Innovative finishing techniques (where denim’s “look” often comes from) are changing the way denim is made — for the better. “While some older methods were resource-intensive, many of today’s effects can be achieved with processes designed to use less water and fewer harsh chemicals,” notes Dr. Daystar. Laser finishing, for instance, creates fades and patterns with minimal water and reduced chemical use.

“Ozone washing can reduce water use and the need for certain bleaching agents,” he adds. Gordon says DL1961 employs the technology, noting, “It creates the wear and tear you want in your jeans, without as much water.” Then there are enzyme washes, which, according to Dr. Daystar, replace harsher chemicals to achieve softening and abrasion effects.

Upcycled Denim Market

The upcycled denim market is also booming, notes Alyssa Hardy, the author of WORN OUT: How Our Clothes Cover Up Fashion’s Sin and Teen Vogue’s digital director. “I think it’s amazing — obviously, we want people to be making less, but the end product [of upcycled denim] can be just as good as something new,” she says. “That’s a really great development.” One brand leading the charge is aligrace, which has been repurposing vintage denim since 2018. Ali Grace, the label’s founder and CEO, believes Gen Z is behind the surge in upcycled fashion. “There’s a lot of care behind their purchasing decisions, and they’re trying to put their money into something that will last and something they feel good about,” she notes.

Taking Care Of Your Denim

Taking care of your denim is half the battle, and according to Gordon, you rarely need to wash it. For stains, she suggests simply spot-treating the area. However, if your jeans are in desperate need of a clean, washing on cold is essential as it preserves their color, prevents shrinkage, and maintains the fabric’s shape and fit. And never, ever throw your denim in the dryer, advises Gordon. “Heat breaks down the fibers, causing a slow death to your jeans,” she says. Instead, hang-dry your denim to avoid any potential damage.

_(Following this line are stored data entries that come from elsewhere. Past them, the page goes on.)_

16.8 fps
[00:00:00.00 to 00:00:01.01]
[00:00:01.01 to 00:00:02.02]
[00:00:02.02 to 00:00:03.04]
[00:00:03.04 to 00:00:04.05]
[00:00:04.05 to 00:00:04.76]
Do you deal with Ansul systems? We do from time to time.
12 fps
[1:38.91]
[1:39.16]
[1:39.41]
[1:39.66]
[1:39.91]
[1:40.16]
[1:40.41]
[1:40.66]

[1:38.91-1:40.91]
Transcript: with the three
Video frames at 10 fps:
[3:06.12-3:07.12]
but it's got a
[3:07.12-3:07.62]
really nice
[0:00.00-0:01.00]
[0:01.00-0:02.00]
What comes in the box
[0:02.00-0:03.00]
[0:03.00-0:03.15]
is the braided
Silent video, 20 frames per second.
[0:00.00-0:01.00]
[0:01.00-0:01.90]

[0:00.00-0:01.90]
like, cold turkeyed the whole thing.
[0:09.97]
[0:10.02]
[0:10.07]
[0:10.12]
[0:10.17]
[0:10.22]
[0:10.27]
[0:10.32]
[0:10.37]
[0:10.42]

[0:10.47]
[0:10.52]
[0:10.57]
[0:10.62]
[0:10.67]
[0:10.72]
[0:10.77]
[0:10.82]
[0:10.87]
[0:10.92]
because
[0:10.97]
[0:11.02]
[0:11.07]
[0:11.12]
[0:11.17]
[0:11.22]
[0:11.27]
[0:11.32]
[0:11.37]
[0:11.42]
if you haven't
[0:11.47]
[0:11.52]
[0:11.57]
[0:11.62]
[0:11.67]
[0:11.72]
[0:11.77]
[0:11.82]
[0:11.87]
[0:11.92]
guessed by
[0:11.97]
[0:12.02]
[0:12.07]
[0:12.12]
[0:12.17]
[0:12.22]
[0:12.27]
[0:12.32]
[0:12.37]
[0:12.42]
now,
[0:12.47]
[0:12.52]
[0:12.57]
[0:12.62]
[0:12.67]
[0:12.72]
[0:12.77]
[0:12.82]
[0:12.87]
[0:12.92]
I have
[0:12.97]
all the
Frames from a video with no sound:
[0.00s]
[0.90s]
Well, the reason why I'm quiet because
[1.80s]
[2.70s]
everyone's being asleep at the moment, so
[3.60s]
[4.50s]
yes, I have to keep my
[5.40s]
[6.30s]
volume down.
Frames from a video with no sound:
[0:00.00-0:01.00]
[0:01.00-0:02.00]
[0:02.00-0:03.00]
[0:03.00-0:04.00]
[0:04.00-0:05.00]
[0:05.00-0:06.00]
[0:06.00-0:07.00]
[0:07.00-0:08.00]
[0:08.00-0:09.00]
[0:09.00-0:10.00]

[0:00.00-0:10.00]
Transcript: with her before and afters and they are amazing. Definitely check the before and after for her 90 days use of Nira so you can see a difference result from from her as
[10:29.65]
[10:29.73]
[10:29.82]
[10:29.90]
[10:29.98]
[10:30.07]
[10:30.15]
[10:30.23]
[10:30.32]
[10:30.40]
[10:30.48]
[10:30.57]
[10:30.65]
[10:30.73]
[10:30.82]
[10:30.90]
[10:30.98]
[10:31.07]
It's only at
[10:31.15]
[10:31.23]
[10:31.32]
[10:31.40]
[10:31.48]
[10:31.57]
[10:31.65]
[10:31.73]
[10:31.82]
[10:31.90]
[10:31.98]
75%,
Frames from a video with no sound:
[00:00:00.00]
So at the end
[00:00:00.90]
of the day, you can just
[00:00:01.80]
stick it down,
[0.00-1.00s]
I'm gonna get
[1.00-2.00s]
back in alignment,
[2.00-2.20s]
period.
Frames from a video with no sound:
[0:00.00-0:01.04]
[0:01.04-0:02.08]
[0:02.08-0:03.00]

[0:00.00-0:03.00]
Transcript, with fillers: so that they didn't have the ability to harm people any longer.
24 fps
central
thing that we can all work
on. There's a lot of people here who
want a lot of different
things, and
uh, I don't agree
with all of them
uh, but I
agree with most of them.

How To Dispose Of Your Jeans

When it comes to disposing of your jeans, Gordon doesn’t recommend going straight to Goodwill, noting that many donation centers have become saturated with product. Instead, consider passing them along to someone who can give them a second life. Another option: Work with a local organization where you know the items will be put to good use. “We have FABSCRAP here in New York, where they repurpose fabric for fashion students,” she adds. Or, of course, there are resale platforms like Poshmark, Depop, and ThredUp.